Life

Here's The Issue With Offering Dessert Rewards To Get Your Kids To Eat Their Dinner

by Mishal Ali Zafar

As a parent, you may have planned exactly how you would raise your kids, but often enough, it doesn’t work out exactly the way you thought. You end up learning from trial and error, throwing a bunch of stuff out there, and hoping something will stick. If you are struggling to get your finicky eater to finish their meals, you may find some things work better than others, including using sweet treats as a reward at the end. But with all the epidemics surrounding children's health, you may want to know, should you offer dessert as a reward for dinner?

Romper reached out to family nutrition expert, Maryann Jacobsen, MS, RD, author of How To Raise A Mindful Eater, who says that it’s not a good idea for parents to use food as a tool to manage a child’s behavior because food can get tied in with emotions and eating can become problematic. She says that research shows that children rewarded with food are more likely to emotionally eat, binge eat, and diet later in childhood and as adults. “When parents repeatedly reward their children with food to eat healthy,” explains Jacobsen, “they come to value the dessert more than the healthy item.”

Jill Castle, MS, RDN, childhood nutrition expert, dietitian, and author of Eat Like a Champion and Fearless Feeding, tells Romper that rewarding kids for eating is a prevalent practice, and sometimes parents can do it without thinking. She notes that even though rewarding with dessert will get your kids to eat foods they don’t like, it won’t necessarily help them in the long run. “In getting kids to eat vegetables, a reward may be effective,” explains Castle, “but using a reward to get kids to like vegetables can have a negative effect, especially if the food is already liked.”

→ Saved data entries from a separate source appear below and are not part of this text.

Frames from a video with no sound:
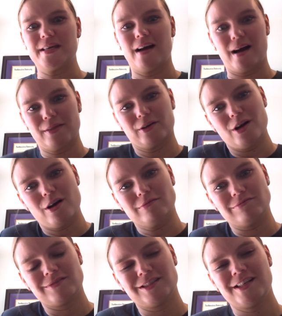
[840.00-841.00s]
on their own.
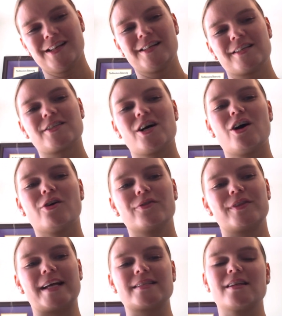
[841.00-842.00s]
So
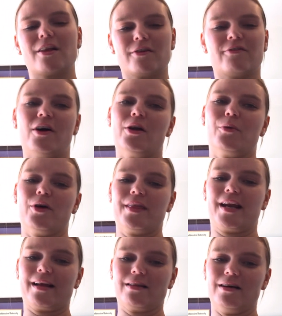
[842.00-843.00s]
that's another fun one that
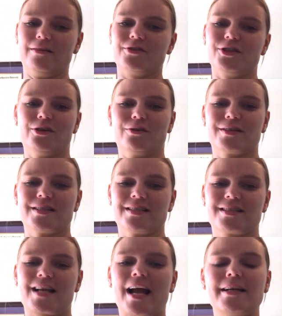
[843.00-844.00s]
I love too, because
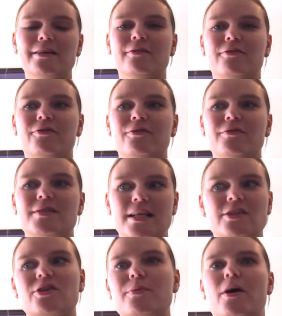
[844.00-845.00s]
it's kind of
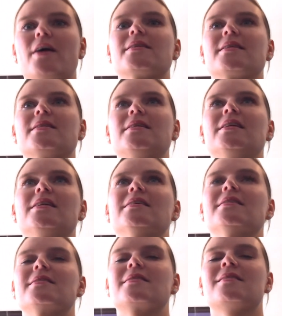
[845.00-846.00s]
sensory processing
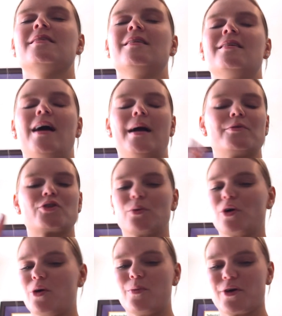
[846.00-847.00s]
is, I'm sure we'll
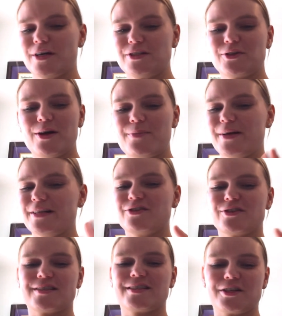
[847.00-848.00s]
go more into it, but it's
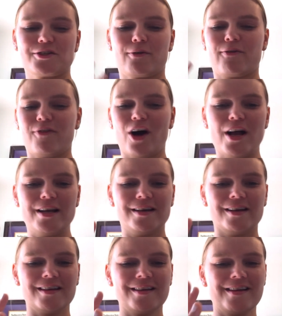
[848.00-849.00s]
just such a
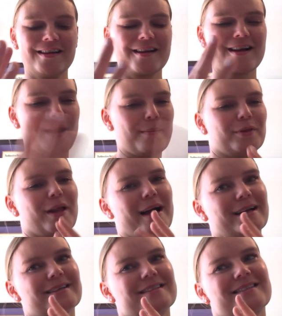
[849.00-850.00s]
fun,
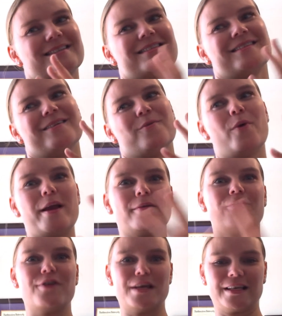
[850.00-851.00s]
complex way of
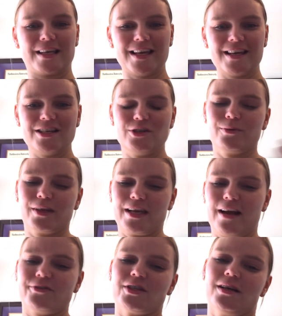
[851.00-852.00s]
thinking. And you really
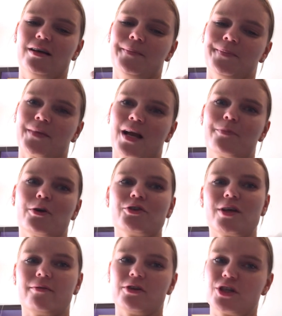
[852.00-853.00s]
have to approach
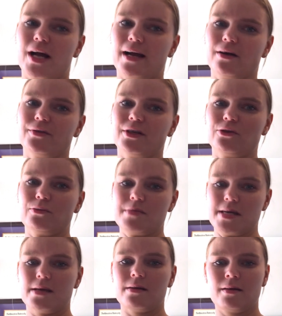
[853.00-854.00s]
every child that you
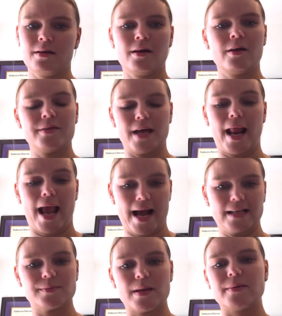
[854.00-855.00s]
meet that
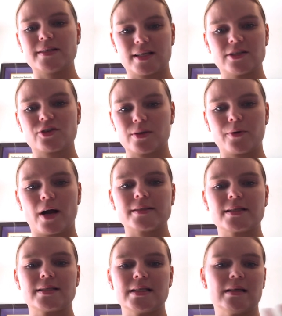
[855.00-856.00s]
has maybe sensory
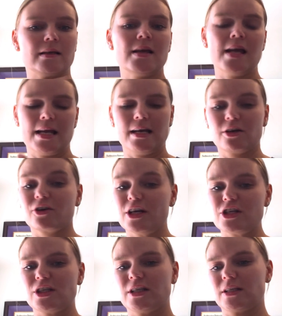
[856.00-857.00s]
processing and
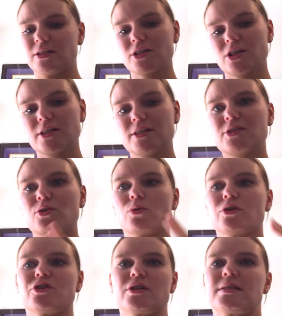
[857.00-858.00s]
integration concerns, or
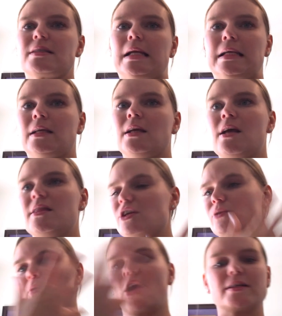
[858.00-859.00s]
just like they're
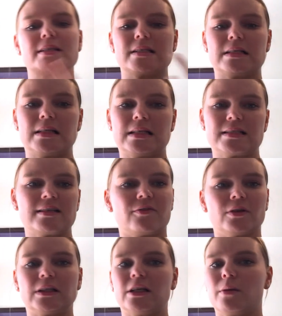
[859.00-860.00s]
processing things
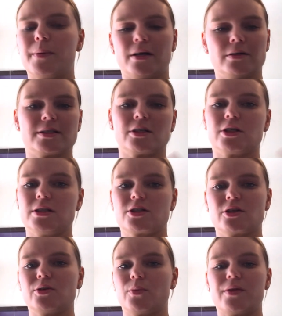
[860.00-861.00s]
differently, or parents are
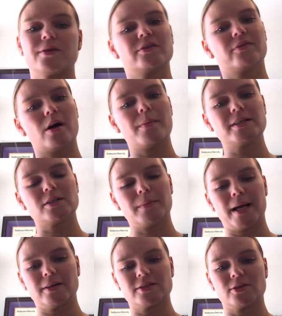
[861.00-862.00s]
concerned with their developmental
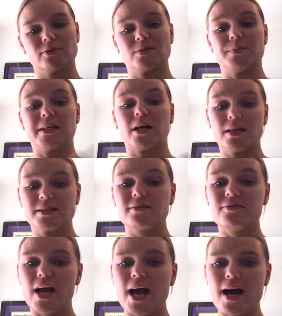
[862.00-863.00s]
milestones because of
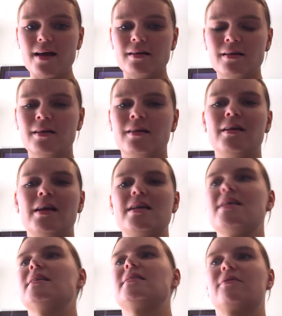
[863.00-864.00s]
that,
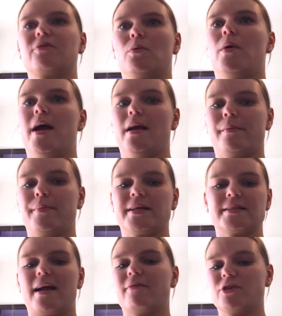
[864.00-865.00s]
in a different way,
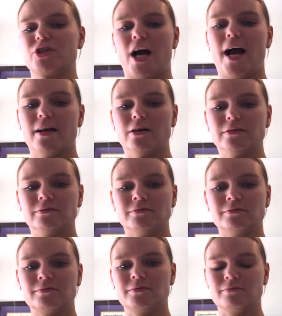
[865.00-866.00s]
because every person
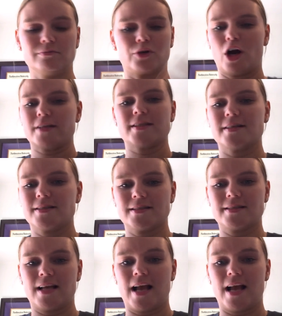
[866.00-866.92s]
processes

So if your child is rewarded with a dessert they like, the only goal they are accomplishing is finishing that one meal, not actually enjoying it. But for some parents, especially the ones who struggle at every meal to get their kids to eat, even these small accomplishments may feel like a feat. But instead of dessert, you may want to think of other reward options. Castle says that researchers agree that while offering desserts like ice cream as a reward for eating vegetables is not the best method, you can use stickers or praise to encourage your kids to eat and taste foods.

No one wants to eat foods they just don’t like, including adults, so it shouldn’t be hard to understand why kids will prefer some foods over others. Castle says that if you want kids to eat something, they need to like it. “When you like something, you will eat it on your own, without reward,” she explains, “and liking what you eat helps your satisfaction level after eating.”

Castle suggests that there are lots of ways to get a child to like vegetables. She says that patience, repeated and neutral exposures, role modeling, and various flavor enhancements and preparation methods can eventually get your child on the way to eating healthier meals.

My daughter, now 12, has texture aversions when it comes to foods, so most fruits and vegetables make her gag. I needed her to eat healthy, so I just kept trying new preparation methods and offered her a variety of options until I found the foods that she liked to eat. The only way she tolerates veggies is if they are soft and pasty, so I just slather mashed avocado on toast, or blend green veggies into her mac and cheese sauce. At this age, she knows she’s eating vegetables, and she enjoys them in these particular ways, but I still continue to offer her new varieties in hopes it will widen her palate.

If your child refuses to eat certain foods, just continue to introduce them to a broader range of healthy food options. Like you do with most things as a parent, present all the healthy foods you can at them, and just hope that one of them will stick.